L’argent du Qatar a fait peur aux dirigeants du football mondial. Ce que l’Emirat avait réussi dans d’autres disciplines sportives, il ne le fera pas dans le football où il était prêt à investir pour bâtir une équipe nationale compétitive au plus haut niveau, avec des joueurs brésiliens, mais aussi, pourquoi pas, français voire africains comme il avait tenté de la faire à la veille de la CAN avec le Kenyan Denis Oliech. La FIFA a pris peur de cette dérive et a réagi pratiquement dans l’urgence.
L’athlétisme et l’haltérophilie comme banc d’essai
Saïf Saïd Shaheen n’ira pas aux Jeux Olympiques d’Athènes. Shaheen est pourtant le champion du monde du 3000m steeple depuis sa victoire au mois de septembre dernier à Paris.
Explication: ce nom n’est pas son vrai nom. Il est plus connu des amateurs d’athlétisme sous son nom de baptême, Stephen Cherono. Natif du Kenya, il a changé d’identité à la suite d’un transfert négocié entre les fédérations qatarie et kenyane. A la clé, pour le Kenya, une piste d’athlétisme toute neuve à Eldoret. Une jolie prime d’un million de dollars après son titre mondial pour Cherono, plus une rente mensuelle à vie de mille dollars.

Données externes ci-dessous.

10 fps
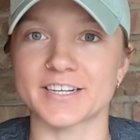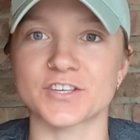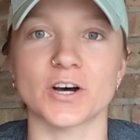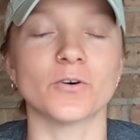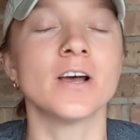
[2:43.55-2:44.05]

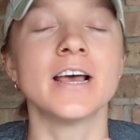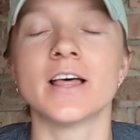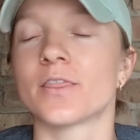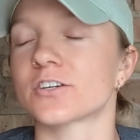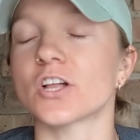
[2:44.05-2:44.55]
So
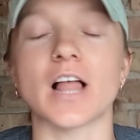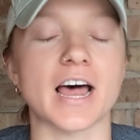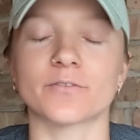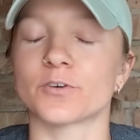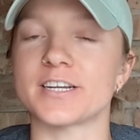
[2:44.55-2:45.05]
there's a
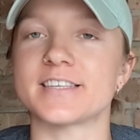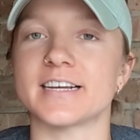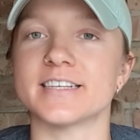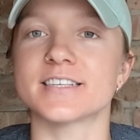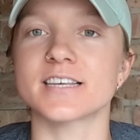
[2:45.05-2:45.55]
lot of
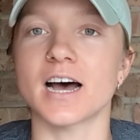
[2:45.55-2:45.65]
reasons.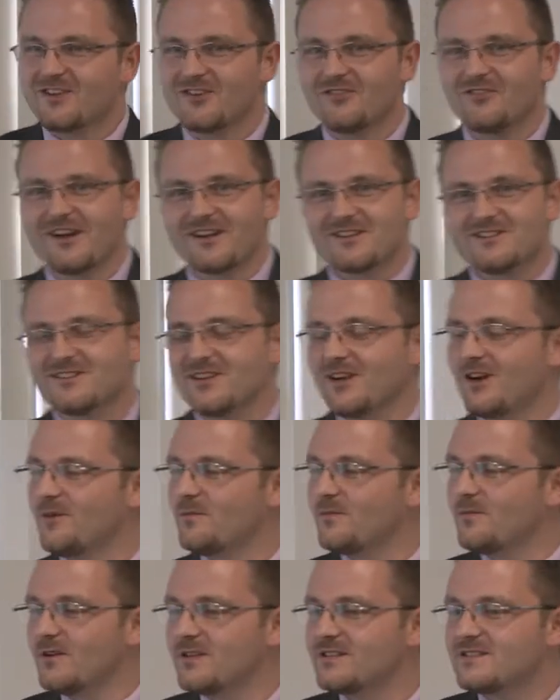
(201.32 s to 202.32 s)
correct
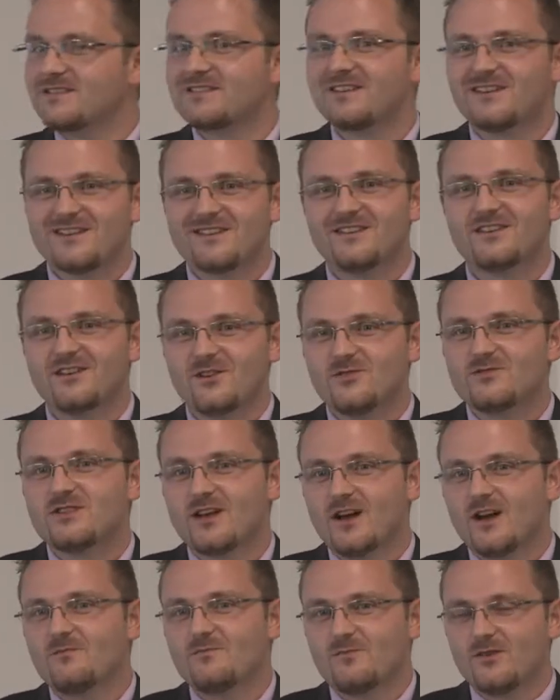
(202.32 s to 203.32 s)
term, but the new
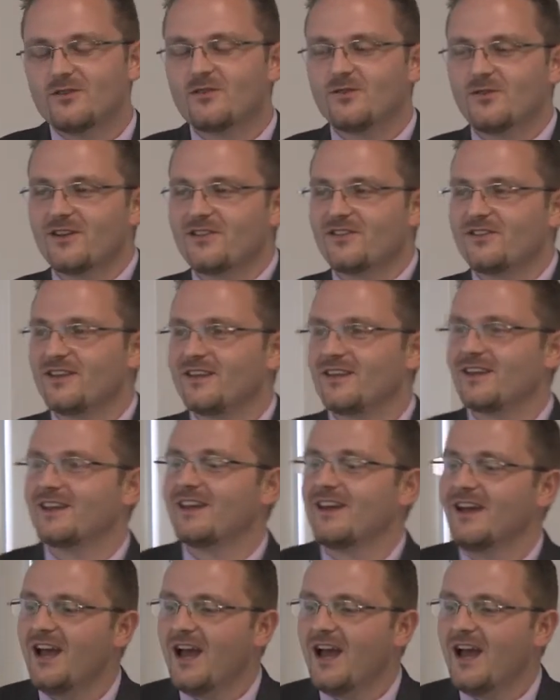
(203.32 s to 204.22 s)
term, we'll call it thingy.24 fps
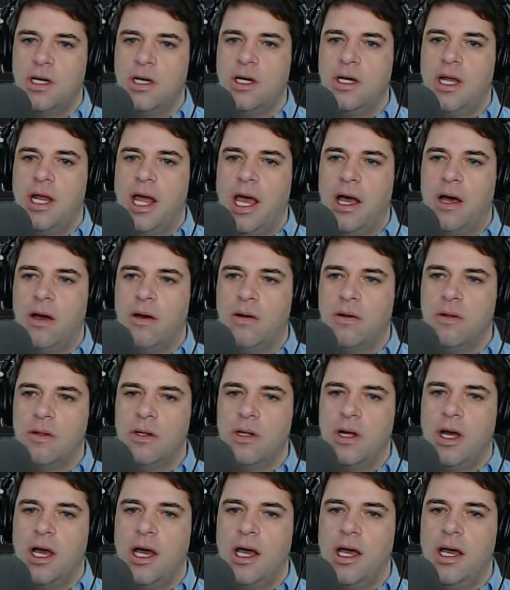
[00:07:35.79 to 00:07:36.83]
now
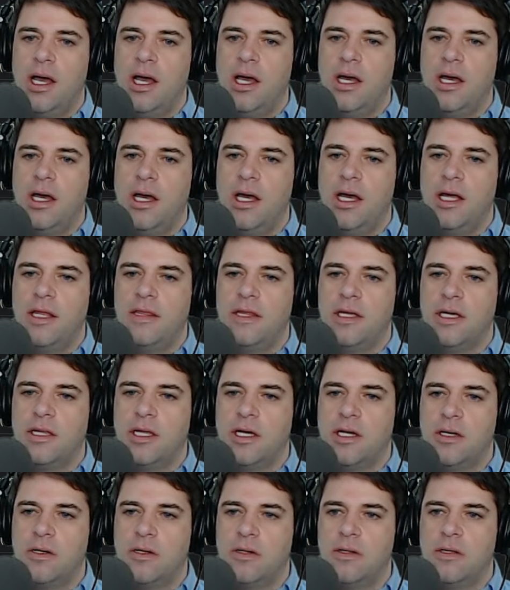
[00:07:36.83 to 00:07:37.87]
I think
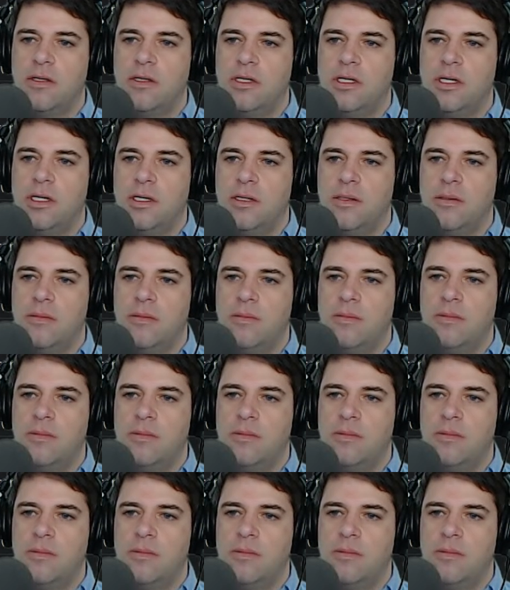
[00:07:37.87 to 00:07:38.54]
that the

Cherono, alias Shaheen, n’ira donc pas aux Jeux ; le comité olympique kenyan dirigé par l’emblématique Kip Keino, médaille d’or du 1500m aux Jeux de Mexico en 1968 a dit non. Il est dans son droit puisque, à moins d’un avis favorable, un athlète qui a couru pour un premier pays doit attendre trois ans avant d’en représenter un autre. Et Keino qui n’a pas apprécié la décision de Cherono et des dirigeants de la fédération, est inflexible. Rappelons que, pour les Jeux, ce n’est pas la fédération qui inscrit un athlète mais le comité national olympique Avec Shaheen, le Qatar n’en était pas à son coup d’essai. Il y a quelques années, il avait déjà fait une OPA - entendez offre publique d’achat - sur huit haltérophiles bulgares comptant parmi les meilleurs de leur pays. Angel Entchev Popov devenu Saïd Saïf Asaad devait remporter une médaille de bronze, dans sa catégorie, aux Jeux de Sydney.
Le monde du football s’est senti menacé
Le Qatar persiste depuis quelque temps en s’attaquant cette fois au marché du football. Il a contacté plusieurs joueurs, en premier lieu le Brésilien Ailton, meilleur buteur actuel du championnat d’Allemagne. L’offre était alléchante : 2 millions d’euros, semble-t-il, à la signature, plus 400 000 euros supplémentaires pour chaque année d’activité. D’autres joueurs, notamment français, ont été contactés. Par un Français, Philippe Troussier, en charge de la sélection nationale qatarie après avoir dirigé le Japon à la coupe du monde et commencé sa carrière d’entraîneur au début des années 90 à Abidjan. C’est lui qui développe l’argumentaire : « Avec l’évolution du monde et la libre circulation des individus, défendre une équipe nationale, c’est avant tout un projet sportif. Il y a, dans le football, un surplus d’élite. Tout le monde ne peut pas jouer dans l’équipe nationale de son pays. Personne ne peut interdire à un joueur de se réaliser lui-même s’il veut disputer une coupe du monde et qu’il en est barré dans son pays de naissance ».
La FIFA, inquiète de ces nouvelles velléités, n’a pas tardé à réagir . A ses yeux, il s’agit ni plus ni moins d’une tentative de dérive mercantile de l’article 15, alinéa 1 du règlement d’application des statuts de la FIFA selon lequel « un joueur, n’ayant encore jamais joué dans une équipe nationale, peut adopter une autre nationalité et représenter son nouveau pays en équipe nationale ». La fédération internationale espère ainsi avoir trouvé la parade à un mouvement déclenché par d’autres que le Qatar (le Togo, par exemple) en imposant une résidence de deux années consécutives sur le territoire concerné aux joueurs candidats à une naturalisation mercantile. Si elle avait laissé faire, on aurait pu avoir, par exemple, en phase finale de CAN trois équipes composées exclusivement de joueurs tous originaires du Nigeria ou en Coupe du monde cinq ou six équipes composées de joueurs tous originaires du Brésil. Inimaginable !
On connaissait le droit du sol, le droit du sang. Les juristes, sans la réaction ultra-rapide de la FIFA et de son président Joseph Blatter, auraient dû ajouter un nouveau droit pour ces sportifs attirés au moins autant par l’argent que par l’accomplissement de leur ambition sur un terrain.